1. BÖLÜM

42 11 0
                                    

yeni bir gün, yeni bir hayat, İstanbuldaki ilk günüm daha doğrusu benim şansımı zorlayacak, bu koca şehirdeki ilk koca günüm. İsterseniz kendimi tanıtayım.Ben Kumsal KIZILCAN daha 15 yaşındayım ve bu İstanbul denen koca şehirde tek başımayım.

annem şebnem ev hanımı babam uğur ise holding yönetiyor. annem ve babam bana çok düşgünlerdir. en güzel liseye gitmemi istedikleri için beni buraya yani İstanbula gönderdiler. aslında İzmir de yaşıyorduk. ama iyi bir eğitim almam gerekiyordu. annem ve babam beni Çelikay kolejine yazdırdı.

herkesin dilinde bu kolej vardı. normalde anem ve babam beni yanlız başıma başka bir şehire göndermezlerdi sokağa bile. ama en yakın arkadaşım okyanus burada olduğu için gitmeme izin verdiler. okyanus benim bebeklik arkadaşım kardeşim, kankam, herşeyim di okyanus canımdı. ne zaman zora düşsem ayağım takılsa hep o koşardı imdadıma.

babamın dediğine göre okyanus ile aynı sınıfta olacakmışız. "kumsal, kumsal hadi kalk artık kanka sabah oldu daha duşa gireceksin sonra ben senin o varoş kıyafetlerini çöpe atıcam sonra kendi kıyafetlerimden sana bir şeyler giydiricez. ondan sonra sana makyaj yapıcaz sonra alışverişe çıkıp sana seksi kıyafetler alıcaz."

uykumu bölen o tanıdık sesle yatağımdan fırlayıp "NEEE" diye bağırdım ciddi olamazdı demi kıyafetlerimi çöpe atmayacaktık. hem ne demek ya 'sana seksi kıyafetler alıcaz' aptal iç sesime lanetler okuduktan sonra düşüncelerime eyleme geçirerek konuşmaya başladım. "okyanus sen ne dediğinin farkındamısın, ya ne demek kıyafetlerini çöpe atıcaz da seksi kıyafetler alıcaz."

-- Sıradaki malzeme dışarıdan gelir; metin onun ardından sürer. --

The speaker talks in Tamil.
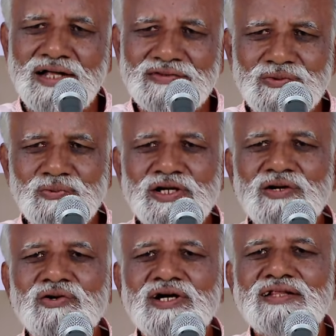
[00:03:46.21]
அதுக்கு
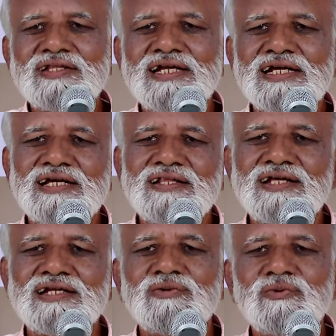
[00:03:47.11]
உயிர் கொடுக்குறதே நீங்கள்
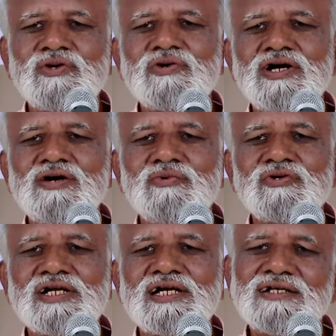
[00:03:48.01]
தான் நீங்கள் உயிர் கொடுக்காமல்
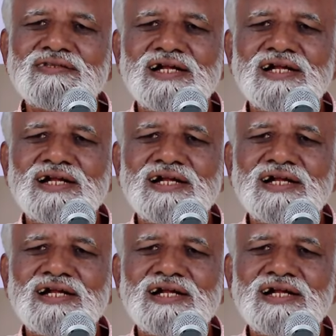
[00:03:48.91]
விட்டுருங்க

okyanus hemen kendini savunmaya geçerek "ne bağırıyorsun ya hem ben senin kankan olarak iyiliğini düşünüyorum ikide bir pantolon tişört bıkmadın mı ya şu iki kombini yapıp yapıp durmaktan hem kızım artık devir 2018 sen hala üstündeki annenin aldığı winx li pijamalarla sokağa çıkmak istiyorsun neymiş efendim işte bunlar çok rahatmış neymiş efendim bunlar çok güzelmiş neymiş efend-"

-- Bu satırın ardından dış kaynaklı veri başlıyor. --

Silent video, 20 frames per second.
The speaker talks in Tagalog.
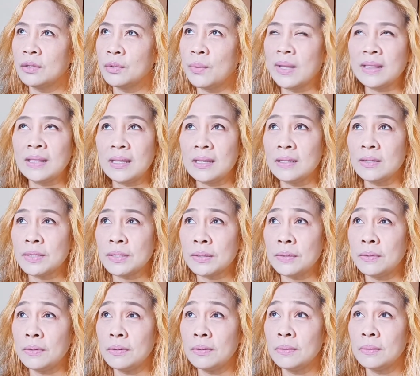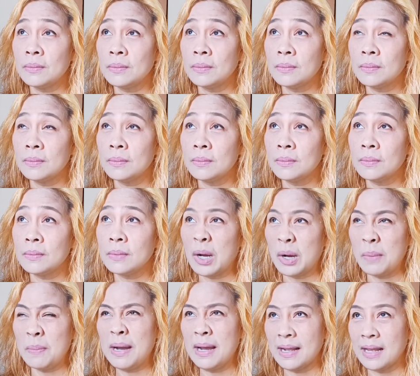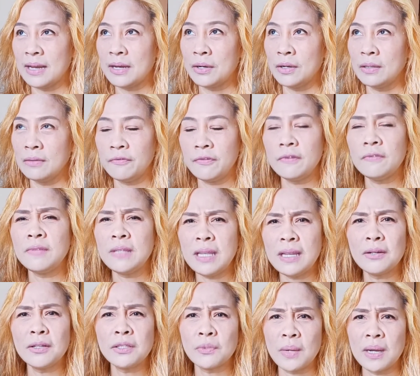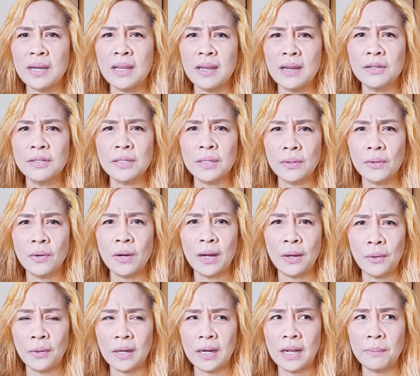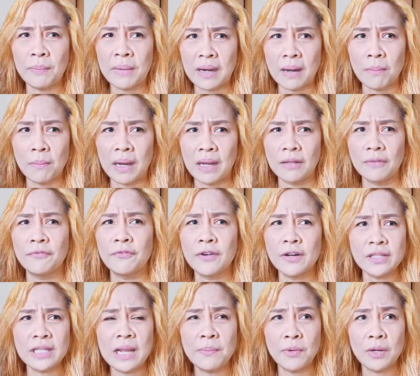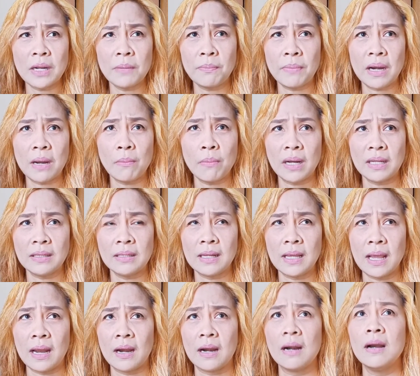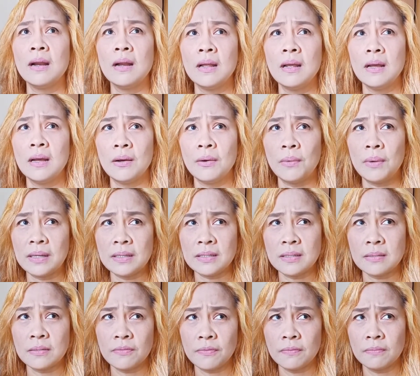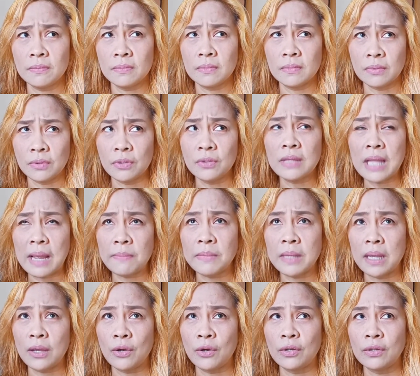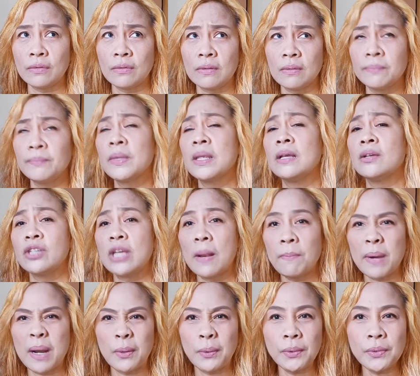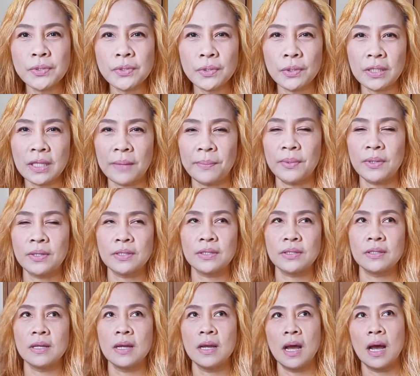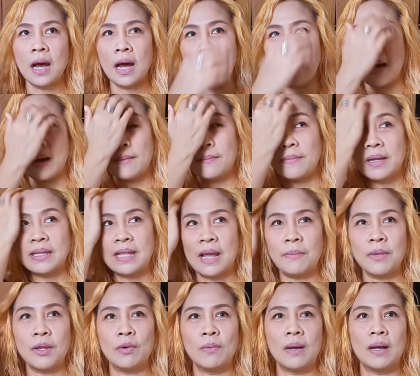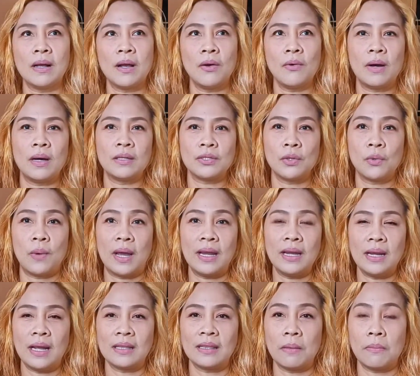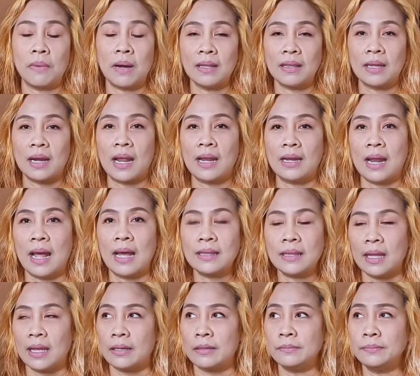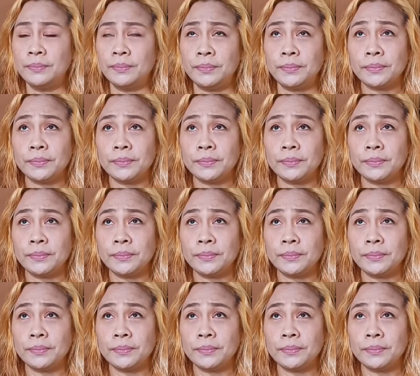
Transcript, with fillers: 20 years ago. Oo, mga ganon. 15 or 20 years ago ako nagpa-rebond. First time ko nagpa-rebond ng hair was noong time na yon. Siyempre, uso, tapos um, ang daming gumagawa. So, why not, diba? Try natin.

okyanusun sözünü yarıda keserek "tamam, tamam kankacım senin o benim için istediğin -seksi- kıyafetleri alıcaz sonrada ben onları giyicem ve okula gidicez" dedim okyanusun çenesiyle başa çıkılmazdı ki onun için onun isteğini yerine getirip kalktıktan sonra banyoya yöneldim . okyanus bana gülümseyerek baktıktan sonra "sen o, yağıyla 3 kilo patates kızartılabilecek saçlarını 8 defa şampuanla sonra durulan ve banyodan çık sen banyoda olduğun süreçte ben sana kendi kıyafetlerimden bir kaç parça getireyim sonrada seninle beraber kıyafetlerini çöpe atalım ondan sonra sana biraz makyaj yapalım sonra da çıkıp sana AVM den bir kaç parça bir şeyler alalım"

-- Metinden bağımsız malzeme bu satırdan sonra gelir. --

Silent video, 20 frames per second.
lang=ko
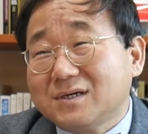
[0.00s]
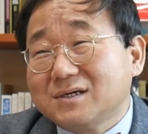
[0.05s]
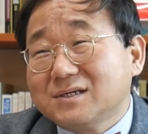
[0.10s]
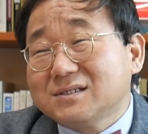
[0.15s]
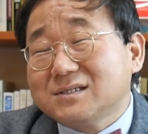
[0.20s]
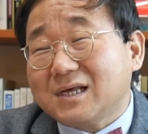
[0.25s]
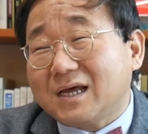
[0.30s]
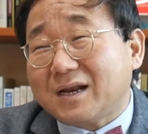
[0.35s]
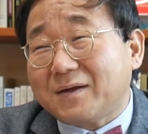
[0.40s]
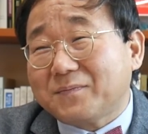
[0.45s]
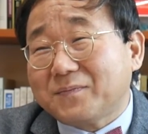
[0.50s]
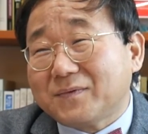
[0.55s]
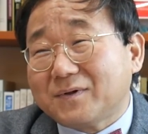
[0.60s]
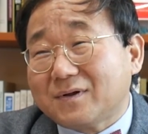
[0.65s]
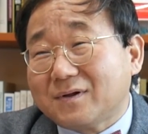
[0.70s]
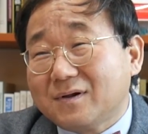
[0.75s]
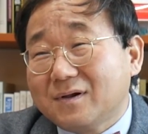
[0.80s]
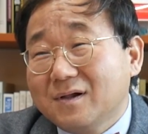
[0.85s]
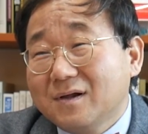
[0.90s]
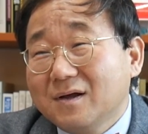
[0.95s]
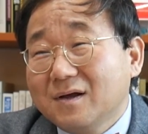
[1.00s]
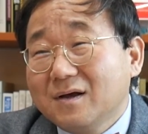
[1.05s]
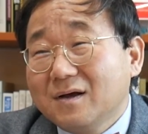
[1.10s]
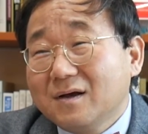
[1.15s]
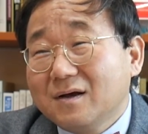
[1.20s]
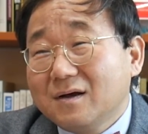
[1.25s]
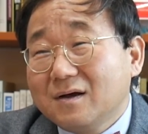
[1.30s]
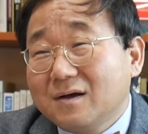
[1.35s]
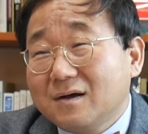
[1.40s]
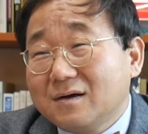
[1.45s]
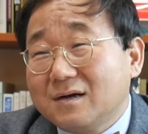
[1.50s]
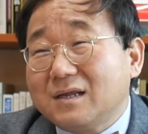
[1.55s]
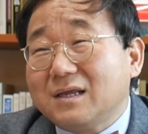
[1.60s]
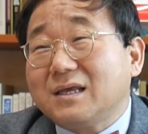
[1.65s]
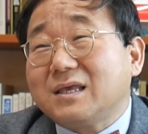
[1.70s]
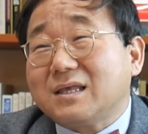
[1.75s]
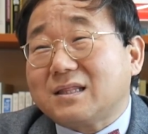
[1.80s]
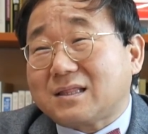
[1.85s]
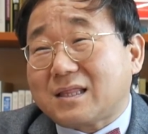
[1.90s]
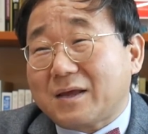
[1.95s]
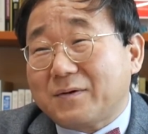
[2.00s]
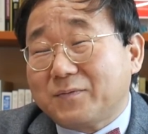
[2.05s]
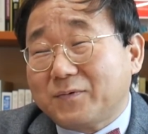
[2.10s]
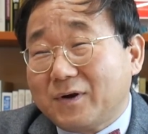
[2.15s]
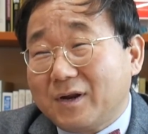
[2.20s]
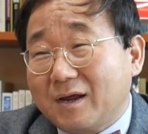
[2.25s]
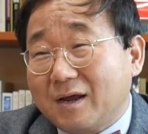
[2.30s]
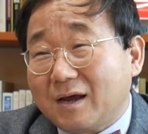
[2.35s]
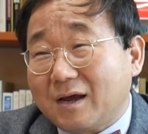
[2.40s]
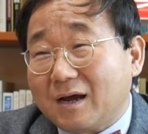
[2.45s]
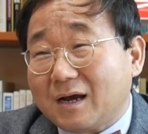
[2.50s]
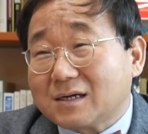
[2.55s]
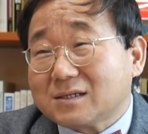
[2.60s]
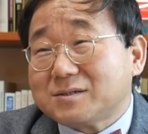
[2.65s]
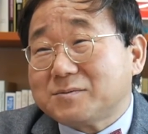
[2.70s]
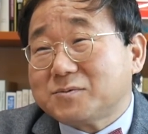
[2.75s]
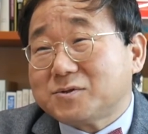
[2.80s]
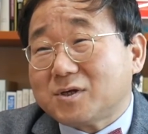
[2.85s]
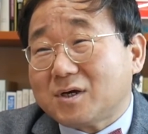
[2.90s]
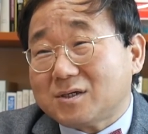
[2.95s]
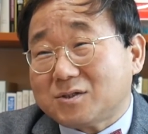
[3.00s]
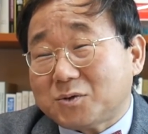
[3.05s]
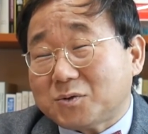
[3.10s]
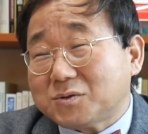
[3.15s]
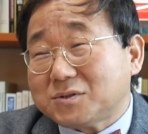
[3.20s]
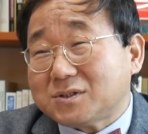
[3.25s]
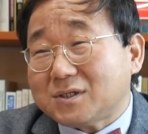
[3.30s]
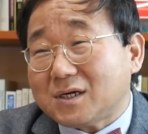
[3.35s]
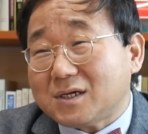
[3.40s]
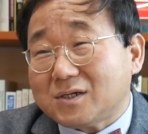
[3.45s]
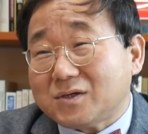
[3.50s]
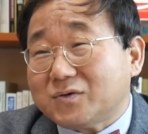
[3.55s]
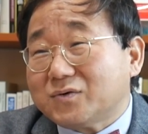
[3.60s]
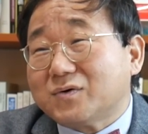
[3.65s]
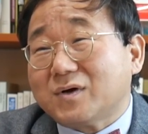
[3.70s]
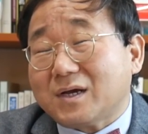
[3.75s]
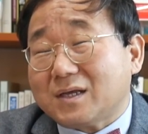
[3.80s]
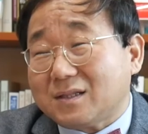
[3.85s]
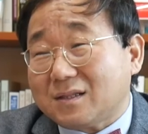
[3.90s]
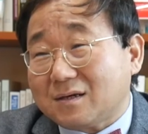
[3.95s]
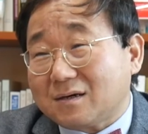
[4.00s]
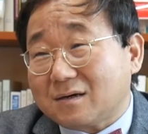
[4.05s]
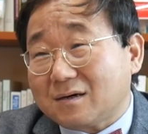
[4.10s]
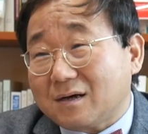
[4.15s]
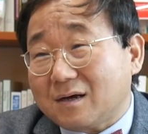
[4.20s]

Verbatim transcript: 이런 사람들이 있기 때문에 항심소가 존재할 이유가 있는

gözlerimi pörtleterek okyanusa baktım ve "okyanus, canım arkadaşım, sen 'kıyafetlerini çöpe atalım' derken ciddi değildin herhalde" dedikten sonra okyanus kahkaha atmaya başladı onu izlerken bir anda bana ciddi bir şekilde baktı ve "tabiki ciddiyim salak" dedi tam itiraz edecekken beni banyoya ittirdi ve kapıyı kapattı. arkadan "sen banyonu ettikten sonra çık ve yatağının üstüne bıraktığım kıyafetleri giy sonra bana haber ver"dedi. arkasından "tamam" diye bağırdım ama benim cevabımı beklemeden çoktan odanın kapısını kapatıp gitmişti. lavabonun üzerindeki aynadan kendime baktığımda okyanusa hak verdim cidden saçlarımdaki yağ ile 3 kilo patates kızartılabilirdi .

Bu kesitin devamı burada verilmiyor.